Pacino glanced at his scratched Rolex Submariner, which indicated it was after one in the morning of a Tuesday. It was time to go home, he decided. Nothing further could be accomplished on the failing Tigershark torpedoes or the torpedo evasion idea tonight. He drove the long road to Sandbridge, south of Virginia Beach, and climbed the steps to the door of the beach house. He hated the emptiness of the house, but it beat the impersonal hotel rooms near the shipyard, and there were reminders of his son, Anthony Michael, here. Pacino’s wife Colleen was in D.C.” staying at the Annapolis house until she could return to Virginia.

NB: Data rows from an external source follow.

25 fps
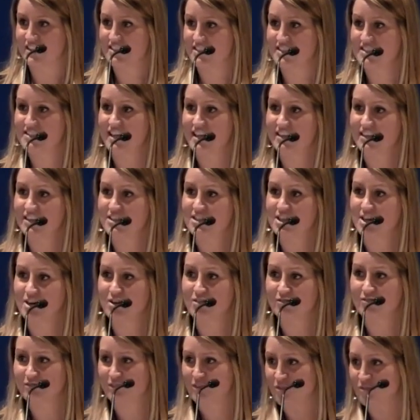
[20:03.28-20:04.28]
to set the
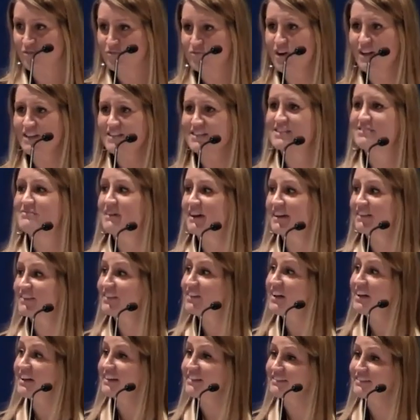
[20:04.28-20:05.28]
tone for the rest of my
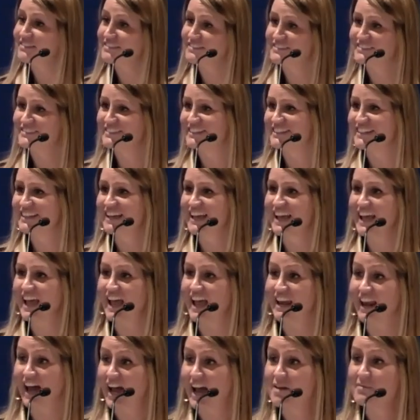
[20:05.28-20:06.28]
life.
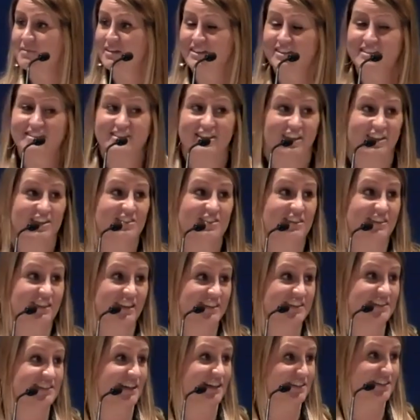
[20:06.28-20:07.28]
And I'm here to tell you that that
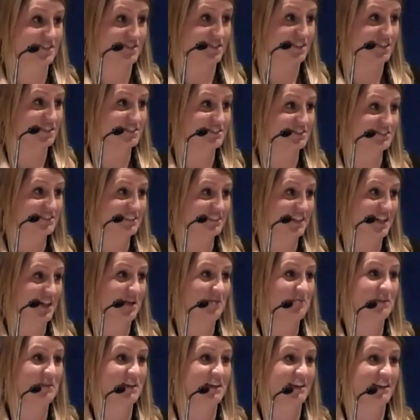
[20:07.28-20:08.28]
is not true,
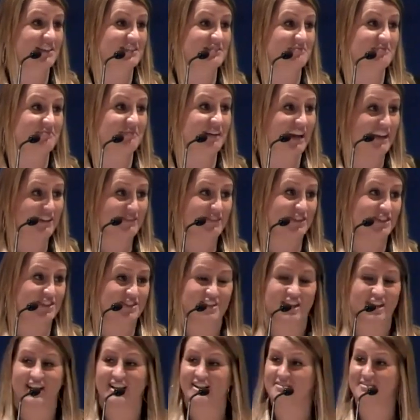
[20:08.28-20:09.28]
because my first
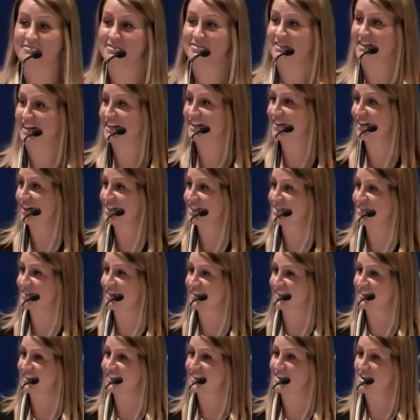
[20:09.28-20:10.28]
job when I
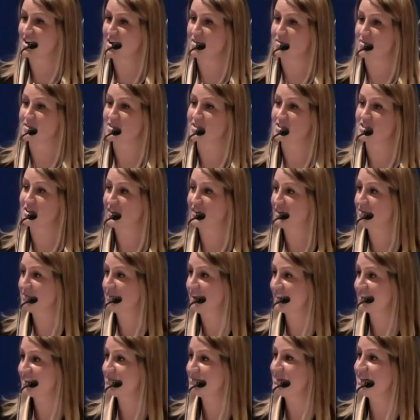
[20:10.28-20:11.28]
graduated was going
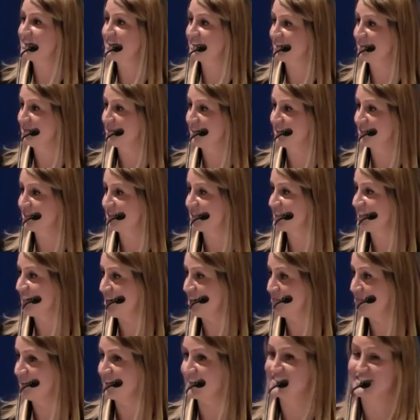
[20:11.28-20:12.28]
back to being a waitress at
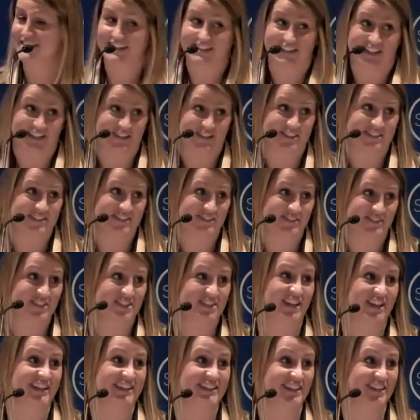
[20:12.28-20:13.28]
Outback Steakhouse, which
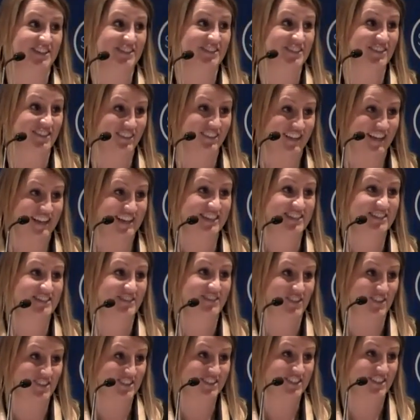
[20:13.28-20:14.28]
I had done for the last
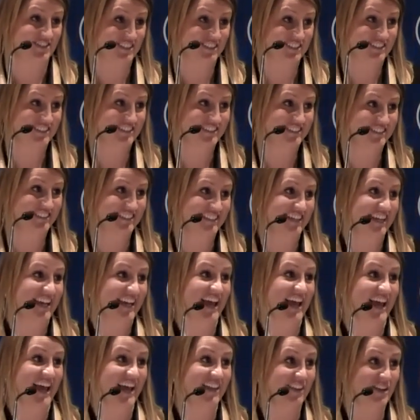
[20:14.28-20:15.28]
four summers.
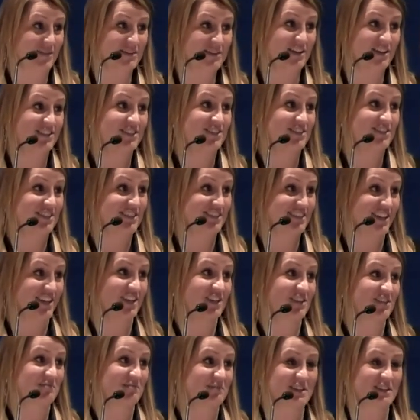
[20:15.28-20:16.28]
And let me also just tell
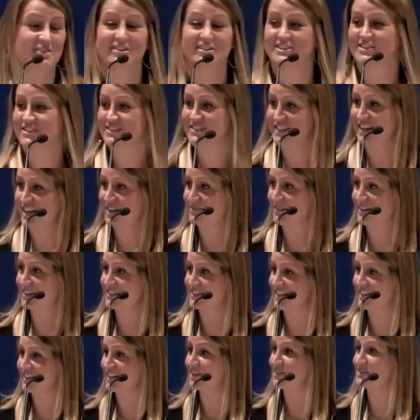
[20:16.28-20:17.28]
you that being a waitress at Outback
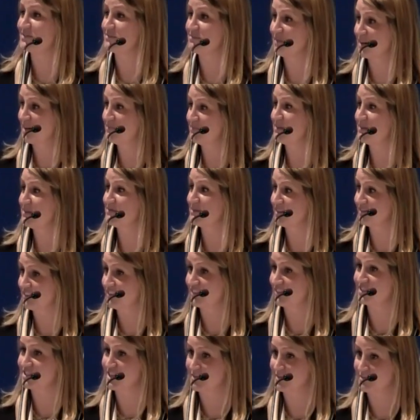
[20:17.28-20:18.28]
Steakhouse might be my
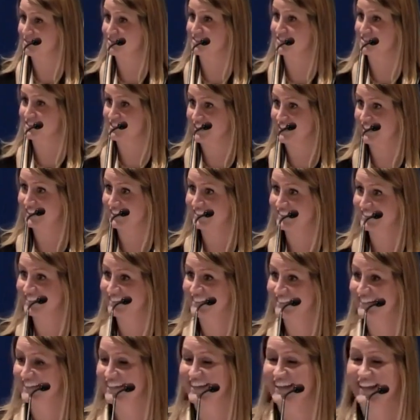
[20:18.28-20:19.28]
favorite job I've ever
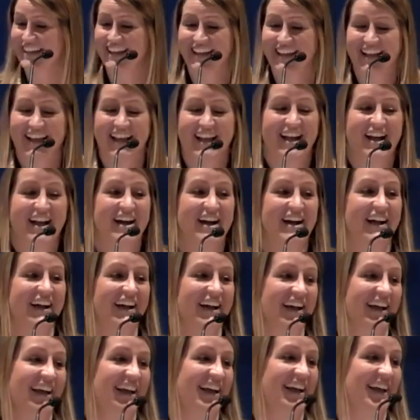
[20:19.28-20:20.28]

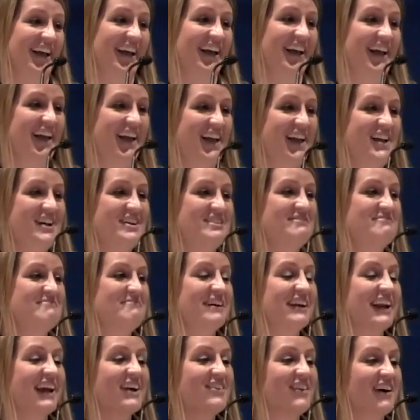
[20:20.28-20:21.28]
had.
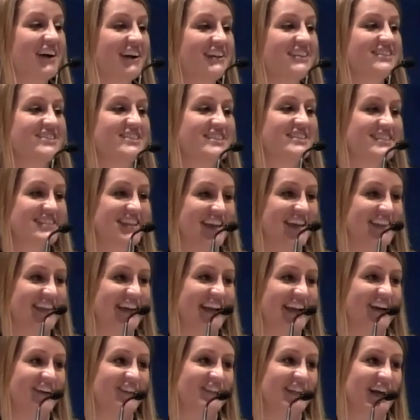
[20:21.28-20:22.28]
But I want to just say that
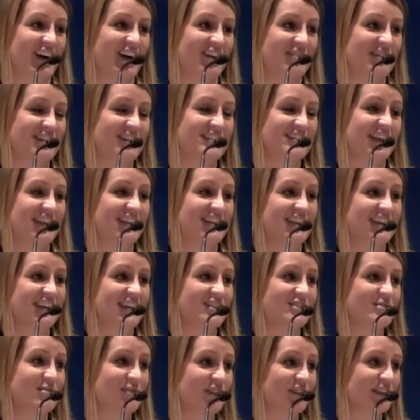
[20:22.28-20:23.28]
out loud because I think
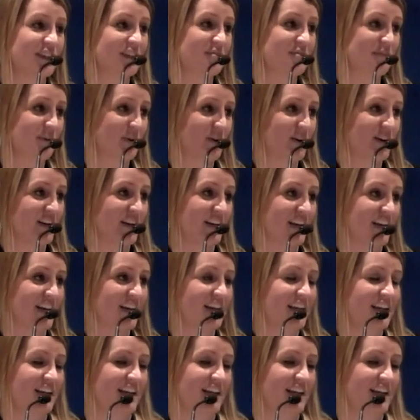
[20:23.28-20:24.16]
it's really important,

He put his head on the pillow and tried to sleep. His thoughts returned to his only child, Anthony Michael, who at that moment would be in California on his senior cruise with a fighter squadron, flying training runs with the pilots he worshiped. He missed the boy. It had been months since they’d been together.
He was drifting off to sleep when the phone jangled on the nightstand. He sat up in bed and flipped on the monitor to see the severe face of his ex-wife, Janice Hillary Lakeland, Anthony Michael’s mother. She had been pretty twenty years ago, but now she looked as if all the bitterness inside her had bled through her skin.
“Hello, Janice,” he said heavily. There was the usual storm cloud on her face, he thought, wondering what battle she would start this time.
“Hello, Mike,” she replied, the name grating on him. When they were married, she never called him anything but “Michael,” but five years after the divorce she suddenly began using a name she knew he hated. With either name, her pronunciation made it sound pejorative, as if she were actually saying the word “asshole.” “I see you’ve finally convinced Anthony Michael to follow in his father’s footsteps.” It was the same argument they’d fought for years, ever since Tony had decided to go to the Naval Academy.
“Janice,” he said, his tone flat, “what can I do for you?”
“You can get Anthony Michael off a nuclear submarine, that’s what.”